▶ SUPPLIED ENTRIES:
##############################
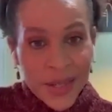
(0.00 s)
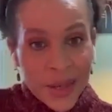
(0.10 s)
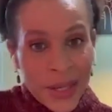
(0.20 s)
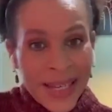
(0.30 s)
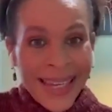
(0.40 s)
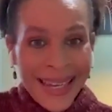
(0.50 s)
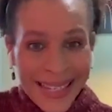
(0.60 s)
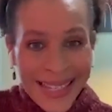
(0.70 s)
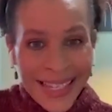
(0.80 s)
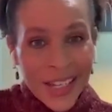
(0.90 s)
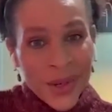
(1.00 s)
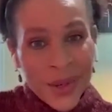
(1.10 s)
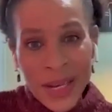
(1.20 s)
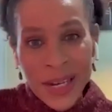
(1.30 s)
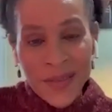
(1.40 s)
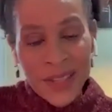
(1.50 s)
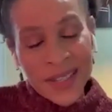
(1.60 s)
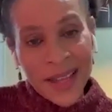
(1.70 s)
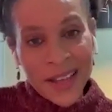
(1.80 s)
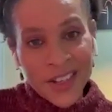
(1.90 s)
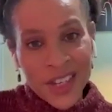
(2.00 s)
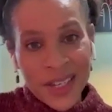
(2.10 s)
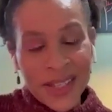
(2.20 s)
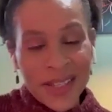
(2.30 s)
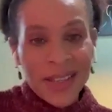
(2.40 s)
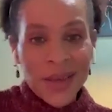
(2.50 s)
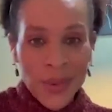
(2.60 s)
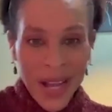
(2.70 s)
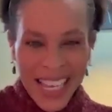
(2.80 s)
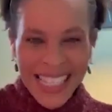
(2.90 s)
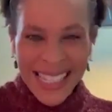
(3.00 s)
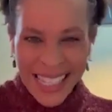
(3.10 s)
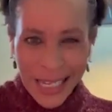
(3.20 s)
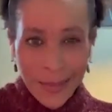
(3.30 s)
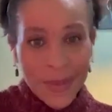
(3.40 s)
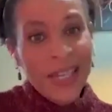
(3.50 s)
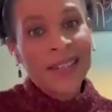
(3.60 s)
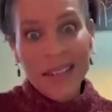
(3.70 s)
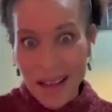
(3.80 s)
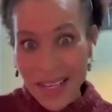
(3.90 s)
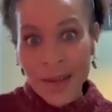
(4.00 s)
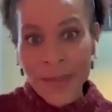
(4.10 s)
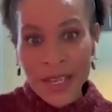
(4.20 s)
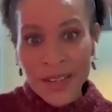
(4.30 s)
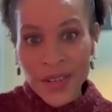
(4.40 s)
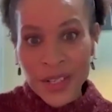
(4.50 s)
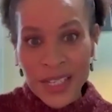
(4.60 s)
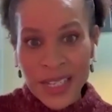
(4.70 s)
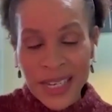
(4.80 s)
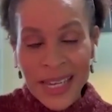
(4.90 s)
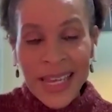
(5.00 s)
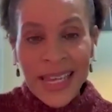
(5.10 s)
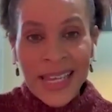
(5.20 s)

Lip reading: So that, again, it's integrative. It's not just the RISE team talking about diversity.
##############################
▶ PROBLEM DETAILS: A verbatim copy of the records above, without pictures, is required.

▶ RESPONSE TO THE TASK:
(0.00 s)
(0.10 s)
(0.20 s)
(0.30 s)
(0.40 s)
(0.50 s)
(0.60 s)
(0.70 s)
(0.80 s)
(0.90 s)
(1.00 s)
(1.10 s)
(1.20 s)
(1.30 s)
(1.40 s)
(1.50 s)
(1.60 s)
(1.70 s)
(1.80 s)
(1.90 s)
(2.00 s)
(2.10 s)
(2.20 s)
(2.30 s)
(2.40 s)
(2.50 s)
(2.60 s)
(2.70 s)
(2.80 s)
(2.90 s)
(3.00 s)
(3.10 s)
(3.20 s)
(3.30 s)
(3.40 s)
(3.50 s)
(3.60 s)
(3.70 s)
(3.80 s)
(3.90 s)
(4.00 s)
(4.10 s)
(4.20 s)
(4.30 s)
(4.40 s)
(4.50 s)
(4.60 s)
(4.70 s)
(4.80 s)
(4.90 s)
(5.00 s)
(5.10 s)
(5.20 s)

Lip reading: So that, again, it's integrative. It's not just the RISE team talking about diversity.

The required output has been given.